Es handelt sich um eine chronische, stark juckende und blasenbildende Hauterkrankung, die auf der Basis einer Zöliakie entsteht. Initial fallen kleine rot gefärbte Papeln auf, die schubweise auftreten und stark jucken und gelegentlich auch brennen.
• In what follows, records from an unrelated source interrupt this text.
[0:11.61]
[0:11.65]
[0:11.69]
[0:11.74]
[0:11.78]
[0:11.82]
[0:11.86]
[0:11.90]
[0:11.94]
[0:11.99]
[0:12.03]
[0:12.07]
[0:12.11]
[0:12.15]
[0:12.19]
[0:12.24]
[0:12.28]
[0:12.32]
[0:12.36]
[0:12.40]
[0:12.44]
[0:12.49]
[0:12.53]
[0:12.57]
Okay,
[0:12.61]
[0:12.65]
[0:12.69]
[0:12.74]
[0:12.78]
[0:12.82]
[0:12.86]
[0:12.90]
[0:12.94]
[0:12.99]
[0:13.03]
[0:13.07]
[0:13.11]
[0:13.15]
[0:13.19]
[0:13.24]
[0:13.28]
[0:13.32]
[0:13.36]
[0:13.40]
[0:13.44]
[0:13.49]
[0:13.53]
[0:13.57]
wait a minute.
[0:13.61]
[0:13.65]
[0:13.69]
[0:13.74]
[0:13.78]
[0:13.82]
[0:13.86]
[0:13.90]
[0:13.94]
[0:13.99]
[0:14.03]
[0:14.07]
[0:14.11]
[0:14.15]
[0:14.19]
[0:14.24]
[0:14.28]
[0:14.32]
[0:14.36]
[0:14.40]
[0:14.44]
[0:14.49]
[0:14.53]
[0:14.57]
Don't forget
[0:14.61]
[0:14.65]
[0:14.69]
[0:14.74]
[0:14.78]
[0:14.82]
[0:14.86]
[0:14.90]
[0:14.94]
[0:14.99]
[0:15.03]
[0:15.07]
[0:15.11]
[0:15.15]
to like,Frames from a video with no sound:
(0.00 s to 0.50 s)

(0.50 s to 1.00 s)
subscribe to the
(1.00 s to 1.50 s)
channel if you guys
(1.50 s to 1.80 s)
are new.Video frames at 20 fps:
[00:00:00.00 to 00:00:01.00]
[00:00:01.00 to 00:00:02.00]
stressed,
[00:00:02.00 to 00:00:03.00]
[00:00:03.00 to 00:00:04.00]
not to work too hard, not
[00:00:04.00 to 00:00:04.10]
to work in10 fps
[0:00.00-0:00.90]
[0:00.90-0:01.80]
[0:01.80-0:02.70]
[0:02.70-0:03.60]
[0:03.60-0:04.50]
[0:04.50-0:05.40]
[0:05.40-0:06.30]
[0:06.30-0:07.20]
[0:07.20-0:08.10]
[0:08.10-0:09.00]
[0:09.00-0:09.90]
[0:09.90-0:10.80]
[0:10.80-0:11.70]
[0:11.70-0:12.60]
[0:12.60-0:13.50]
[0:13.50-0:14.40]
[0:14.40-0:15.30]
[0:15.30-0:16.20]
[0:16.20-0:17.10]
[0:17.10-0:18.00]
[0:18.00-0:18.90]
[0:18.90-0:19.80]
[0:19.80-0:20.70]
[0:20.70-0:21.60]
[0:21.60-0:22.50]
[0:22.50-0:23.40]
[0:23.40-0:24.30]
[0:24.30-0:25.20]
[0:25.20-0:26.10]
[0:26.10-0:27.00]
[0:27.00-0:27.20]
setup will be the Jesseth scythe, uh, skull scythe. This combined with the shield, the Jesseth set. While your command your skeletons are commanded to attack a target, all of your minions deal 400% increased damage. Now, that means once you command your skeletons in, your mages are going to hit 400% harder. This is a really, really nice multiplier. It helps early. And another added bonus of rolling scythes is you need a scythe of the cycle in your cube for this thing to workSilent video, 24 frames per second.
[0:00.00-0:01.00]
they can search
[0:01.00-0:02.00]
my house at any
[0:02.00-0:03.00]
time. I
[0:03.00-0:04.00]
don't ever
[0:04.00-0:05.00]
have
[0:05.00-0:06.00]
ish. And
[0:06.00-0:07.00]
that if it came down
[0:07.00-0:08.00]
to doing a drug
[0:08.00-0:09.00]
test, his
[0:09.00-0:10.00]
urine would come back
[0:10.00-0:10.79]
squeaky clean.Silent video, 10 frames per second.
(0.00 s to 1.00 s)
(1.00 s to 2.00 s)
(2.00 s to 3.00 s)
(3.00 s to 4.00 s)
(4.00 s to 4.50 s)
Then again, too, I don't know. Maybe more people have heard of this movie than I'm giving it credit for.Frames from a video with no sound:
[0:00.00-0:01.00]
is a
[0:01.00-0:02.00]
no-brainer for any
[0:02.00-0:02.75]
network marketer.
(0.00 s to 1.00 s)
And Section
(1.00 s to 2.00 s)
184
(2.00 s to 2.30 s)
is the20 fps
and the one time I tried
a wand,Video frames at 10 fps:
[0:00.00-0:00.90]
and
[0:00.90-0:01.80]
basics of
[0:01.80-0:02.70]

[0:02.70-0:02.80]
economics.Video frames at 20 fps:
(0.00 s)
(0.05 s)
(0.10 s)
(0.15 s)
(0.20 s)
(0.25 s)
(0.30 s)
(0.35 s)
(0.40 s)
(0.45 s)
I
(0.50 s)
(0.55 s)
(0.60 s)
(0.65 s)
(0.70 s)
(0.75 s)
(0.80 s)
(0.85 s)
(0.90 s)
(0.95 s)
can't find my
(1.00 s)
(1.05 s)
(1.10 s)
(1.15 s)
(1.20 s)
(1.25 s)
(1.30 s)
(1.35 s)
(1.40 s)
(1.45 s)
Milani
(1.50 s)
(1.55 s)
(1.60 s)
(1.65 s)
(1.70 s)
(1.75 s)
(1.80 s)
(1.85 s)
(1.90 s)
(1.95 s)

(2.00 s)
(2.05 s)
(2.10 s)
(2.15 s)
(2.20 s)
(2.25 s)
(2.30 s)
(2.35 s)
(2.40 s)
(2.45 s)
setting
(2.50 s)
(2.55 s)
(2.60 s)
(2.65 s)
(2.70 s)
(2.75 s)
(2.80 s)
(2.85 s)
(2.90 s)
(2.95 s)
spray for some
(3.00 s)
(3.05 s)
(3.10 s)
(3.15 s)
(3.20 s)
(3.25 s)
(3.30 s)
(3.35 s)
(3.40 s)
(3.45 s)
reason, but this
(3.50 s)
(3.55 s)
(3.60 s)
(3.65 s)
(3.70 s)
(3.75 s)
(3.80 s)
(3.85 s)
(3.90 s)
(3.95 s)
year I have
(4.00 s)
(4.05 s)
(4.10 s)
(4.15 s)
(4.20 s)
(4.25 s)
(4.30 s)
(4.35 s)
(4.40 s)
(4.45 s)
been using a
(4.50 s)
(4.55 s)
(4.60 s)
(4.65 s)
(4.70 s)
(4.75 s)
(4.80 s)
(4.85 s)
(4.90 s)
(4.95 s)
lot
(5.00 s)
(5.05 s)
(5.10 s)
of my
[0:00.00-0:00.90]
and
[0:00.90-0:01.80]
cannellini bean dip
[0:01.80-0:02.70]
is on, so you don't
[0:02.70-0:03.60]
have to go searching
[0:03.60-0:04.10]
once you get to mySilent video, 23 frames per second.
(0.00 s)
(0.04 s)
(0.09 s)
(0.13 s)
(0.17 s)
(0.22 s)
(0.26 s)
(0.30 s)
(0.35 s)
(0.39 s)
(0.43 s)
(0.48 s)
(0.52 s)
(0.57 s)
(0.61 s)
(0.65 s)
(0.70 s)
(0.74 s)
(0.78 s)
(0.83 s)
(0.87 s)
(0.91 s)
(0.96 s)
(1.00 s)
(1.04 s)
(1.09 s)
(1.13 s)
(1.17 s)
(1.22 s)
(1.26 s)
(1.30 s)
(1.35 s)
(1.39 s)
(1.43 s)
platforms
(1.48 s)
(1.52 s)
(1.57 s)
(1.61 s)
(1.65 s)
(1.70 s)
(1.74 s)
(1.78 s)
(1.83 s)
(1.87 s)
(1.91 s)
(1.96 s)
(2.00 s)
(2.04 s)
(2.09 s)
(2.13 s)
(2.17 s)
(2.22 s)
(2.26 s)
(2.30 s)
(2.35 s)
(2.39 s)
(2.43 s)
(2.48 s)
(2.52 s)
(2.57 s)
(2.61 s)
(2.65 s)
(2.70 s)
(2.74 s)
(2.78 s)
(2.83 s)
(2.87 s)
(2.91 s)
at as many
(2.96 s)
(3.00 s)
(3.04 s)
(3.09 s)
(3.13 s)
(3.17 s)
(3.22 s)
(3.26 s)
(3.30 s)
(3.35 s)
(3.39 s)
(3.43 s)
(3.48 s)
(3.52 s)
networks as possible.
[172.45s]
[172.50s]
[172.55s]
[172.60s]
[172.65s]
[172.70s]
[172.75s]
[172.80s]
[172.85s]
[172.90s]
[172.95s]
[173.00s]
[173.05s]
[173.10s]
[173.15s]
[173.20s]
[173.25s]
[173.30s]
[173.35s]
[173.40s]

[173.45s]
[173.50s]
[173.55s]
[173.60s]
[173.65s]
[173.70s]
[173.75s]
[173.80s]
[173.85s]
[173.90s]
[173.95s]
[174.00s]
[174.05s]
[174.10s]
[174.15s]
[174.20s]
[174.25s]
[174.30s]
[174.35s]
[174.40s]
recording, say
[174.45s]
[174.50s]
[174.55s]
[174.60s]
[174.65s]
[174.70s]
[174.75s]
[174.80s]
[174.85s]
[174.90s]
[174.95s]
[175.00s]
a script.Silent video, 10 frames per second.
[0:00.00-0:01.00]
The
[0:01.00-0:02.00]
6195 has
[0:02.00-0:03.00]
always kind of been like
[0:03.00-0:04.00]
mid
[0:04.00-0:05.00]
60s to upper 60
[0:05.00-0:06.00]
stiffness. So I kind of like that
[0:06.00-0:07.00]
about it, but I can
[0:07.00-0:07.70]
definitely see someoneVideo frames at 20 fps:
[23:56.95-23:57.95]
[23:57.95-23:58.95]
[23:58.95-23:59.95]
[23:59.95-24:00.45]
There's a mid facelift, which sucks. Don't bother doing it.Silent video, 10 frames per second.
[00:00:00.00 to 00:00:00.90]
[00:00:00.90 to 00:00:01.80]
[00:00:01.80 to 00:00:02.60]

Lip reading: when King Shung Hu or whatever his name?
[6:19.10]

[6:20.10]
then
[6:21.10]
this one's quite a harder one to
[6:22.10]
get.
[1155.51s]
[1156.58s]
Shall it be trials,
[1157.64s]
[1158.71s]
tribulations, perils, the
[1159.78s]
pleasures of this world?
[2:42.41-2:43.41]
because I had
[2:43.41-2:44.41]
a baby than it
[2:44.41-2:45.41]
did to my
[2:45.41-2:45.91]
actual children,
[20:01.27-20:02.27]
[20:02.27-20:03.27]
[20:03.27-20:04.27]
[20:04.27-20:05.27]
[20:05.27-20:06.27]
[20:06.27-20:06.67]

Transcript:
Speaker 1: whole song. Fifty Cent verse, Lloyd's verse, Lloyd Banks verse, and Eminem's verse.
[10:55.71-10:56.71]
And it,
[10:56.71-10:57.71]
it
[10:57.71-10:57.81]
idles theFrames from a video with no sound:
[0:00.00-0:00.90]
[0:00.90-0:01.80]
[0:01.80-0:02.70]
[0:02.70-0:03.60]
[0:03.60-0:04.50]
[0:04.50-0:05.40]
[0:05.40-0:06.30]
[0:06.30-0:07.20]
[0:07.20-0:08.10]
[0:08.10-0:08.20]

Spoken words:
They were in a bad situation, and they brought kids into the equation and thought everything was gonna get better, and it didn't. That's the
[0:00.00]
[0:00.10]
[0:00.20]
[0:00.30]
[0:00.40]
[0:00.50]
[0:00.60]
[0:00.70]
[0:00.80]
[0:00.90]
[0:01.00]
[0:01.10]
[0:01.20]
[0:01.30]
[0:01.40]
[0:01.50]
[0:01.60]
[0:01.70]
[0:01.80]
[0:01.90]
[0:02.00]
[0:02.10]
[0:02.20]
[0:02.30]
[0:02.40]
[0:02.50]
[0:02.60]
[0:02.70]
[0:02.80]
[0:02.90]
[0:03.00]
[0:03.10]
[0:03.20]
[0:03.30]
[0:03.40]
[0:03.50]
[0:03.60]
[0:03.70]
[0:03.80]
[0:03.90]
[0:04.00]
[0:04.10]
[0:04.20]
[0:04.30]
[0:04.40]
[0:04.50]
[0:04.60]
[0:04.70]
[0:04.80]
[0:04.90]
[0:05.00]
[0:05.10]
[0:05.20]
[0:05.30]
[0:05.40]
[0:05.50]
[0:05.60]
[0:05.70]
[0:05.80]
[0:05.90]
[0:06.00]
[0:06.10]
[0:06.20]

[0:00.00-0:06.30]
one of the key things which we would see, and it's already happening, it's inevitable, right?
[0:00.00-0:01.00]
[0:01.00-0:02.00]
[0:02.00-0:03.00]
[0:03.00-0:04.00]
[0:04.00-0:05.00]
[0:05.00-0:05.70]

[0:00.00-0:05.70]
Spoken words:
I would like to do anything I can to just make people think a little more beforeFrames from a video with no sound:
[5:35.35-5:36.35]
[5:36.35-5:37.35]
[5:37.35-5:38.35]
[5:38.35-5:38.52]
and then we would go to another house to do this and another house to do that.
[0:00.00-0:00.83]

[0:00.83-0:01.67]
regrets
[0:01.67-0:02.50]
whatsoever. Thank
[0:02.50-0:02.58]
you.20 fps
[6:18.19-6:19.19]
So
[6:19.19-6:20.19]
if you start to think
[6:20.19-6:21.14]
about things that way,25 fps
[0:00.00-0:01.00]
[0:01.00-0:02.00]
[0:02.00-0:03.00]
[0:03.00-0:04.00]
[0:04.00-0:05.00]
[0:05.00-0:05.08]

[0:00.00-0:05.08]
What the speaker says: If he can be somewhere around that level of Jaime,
Betroffen sind meist zunächst die Ellbogen, die Knie und der Fußspann, die Papeln könne sich schließlich auch im Gesäßbereich bilden, im Bereich der Kopfhaare, am Rücken und im Gesicht. Es kann zu reiskorngroßen Knötchen kommen, zu Bläschen, Erosionen und Krusten.
Auch beim Kochen ist auf mögliche Kontaminationen zu achten, etwa indem man beim Kochen von Nudeln zwei getrennte Töpfe verwendet und auch zwei getrennte Löffel beim Umrühren.
Die Diagnose der DHD erfolgt auf dem Boden von Hautbiopsien mit dem Nachweis von IgA-Ablagerungen. Indiziert ist außerdem eine Gastroskopie, die bei positivem Befund die charakteristische Zottenatrophie im Dünndarm nachweist. Meist findet sich dabei aber nur eine partielle Atrophie der Darmschleimhaut.
Die Hauterscheinungen können symptomatisch behandelt werden, der Erfolg solcher Maßnahmen ist aber limitiert. Anders bei glutenfreier Ernährung, die in aller Regel auch die Hauterscheinungen zum Verschwinden bringt.